Kolumnen von Benedikt Weibel

Verzicht

"Persönlich" 1. Oktober 2019

Das Wort ist wie eine Demarkationslinie. Für die einen ist es ein Verlust an Freiheit, für die anderen ein durch Selbstkontrolle ermöglichter Gewinn. Letzteres war über lange Jahre der Kern bürgerlicher Erziehung zur Eigenverantwortung. Einer Versuchung zu widerstehen, war eine Tugend. Zum Beispiel Sparen durch Konsumverzicht. Der Psychologieprofessor Walter Mischel entwickelte in den 1960-er Jahren einen Test, um die Selbstkontrolle zu messen. Er stellte Kleinkinder vor die Wahl zwischen einer sofortigen Belohnung (zum Beispiel ein Marshmallow) oder einer grösseren Belohnung (zwei Marshmallows), auf die sie jedoch eine unbestimmte Zeit warten mussten. Wartenkönnen – der Verzicht zugunsten eines sich längerfristig einstellenden Gewinns – definierte er als Mass für die Selbstkontrolle. In seiner Längsschnittstudie – als Marshmallow-Test berühmt geworden – zeigte sich, dass Kinder, die verzichten können, ein erfolgreicheres Leben haben.

Es gehört zum ideologischen Instrumentarium, Begriffe zu vereinnahmen oder sie zu verteufeln. Seitdem die Klimajugend den Verzicht propagiert, ist auch dieses Wort ins Fadenkreuz der Ideologen gerückt. Für jene, die überzeugt sind, dass der Klimawandel mit höchster Priorität bekämpft werden muss, ist der Verzicht unabdingbar. Für jene, die den Klimawandel zwar auch stoppen wollen, aber im Rahmen des Machbaren, ist der Verzicht eine Zumutung. „Konsumverzicht ist keine Option“ ist in einer redaktionell aufgemachten Anzeige zum Thema Nachhaltigkeit im „Magazin“ zu lesen.

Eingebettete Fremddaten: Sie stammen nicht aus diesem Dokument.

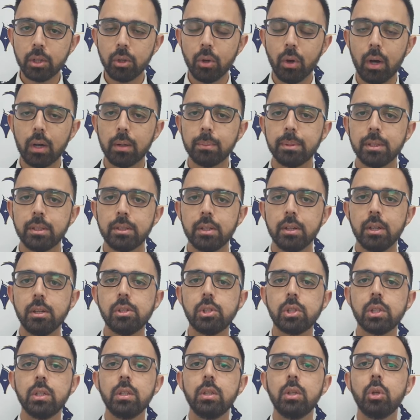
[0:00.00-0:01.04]
your
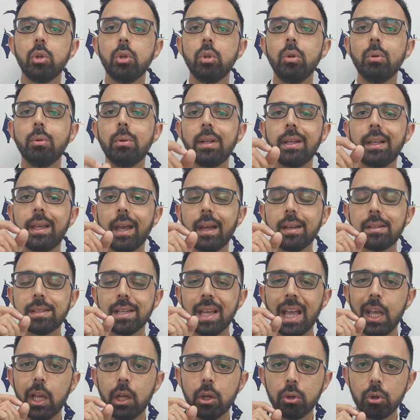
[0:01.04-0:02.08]
arbitration, you will get
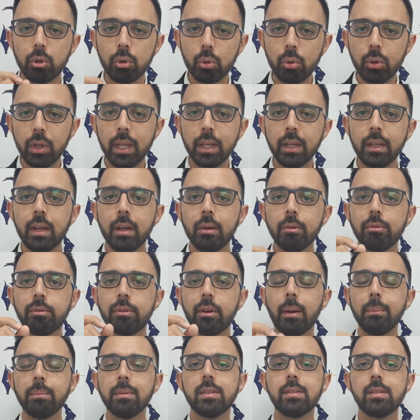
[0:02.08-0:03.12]
a ruling
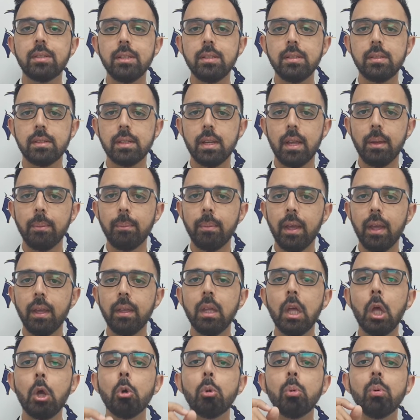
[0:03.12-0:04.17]
from the CCMA
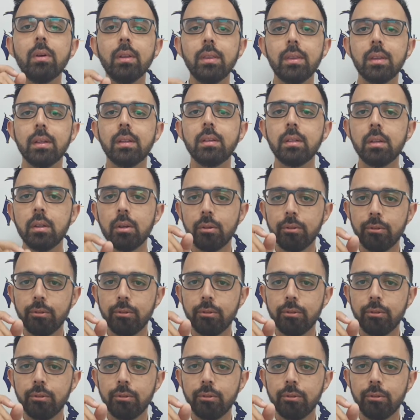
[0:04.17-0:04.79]
within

Warum sind – wie der Marshmallow-Test beweist – Menschen, die gelernt haben zu verzichten, im Leben erfolgreicher? Weil sie wissen, dass langfristiger Gewinn besser schmeckt als kurzfristiger Erfolg. Man kann mich nicht nur über die doppelte Menge an Marshmallows freuen, sondern auch darüber, dass der Lust nicht nachgegeben wurde. Darum geht es auch in der Klimadebatte. Um die Verantwortung für den ökologischen Fussabdruck. Wenn wir unsere langfristigen Lebensgrundlagen erhalten wollen, kommen wir kaum darum herum, jeder Organisation und jedem Menschen ein Kontingent an CO2-Ausstoss zur Verfügung zu stellen. Wie dieses benutzt wird, ist in eigener Verantwortung zu regeln. Das würde uns zwingen, sorgfältig zwischen Optionen abzuwägen. Das mag sogar zur Einsicht führen, dass es keinen Zusammenhang gibt zwischen der Intensität eines Ferienerlebnisses und der zurückgelegten Distanz.

Vor vielen Jahren, nach einer besonders intensiven Festtagszeit, hatte ich die Idee, im Januar/Februar auf Alkohol zu verzichten. Was ich seither mache. Mit dreifachem Gewinn. Das Gefühl, etwas für die Gesundheit zu tun. Die Gewissheit, dass man der Versuchung widerstehen kann (einmal war es Château Pétrus). Der magische Moment, wenn ich am 1. März den ersten Schluck Bier oder Wein trinke. Es ist eine alte Weisheit: Es ist die grössere Lust, der Lust zu widerstehen, als ihr nachzugeben.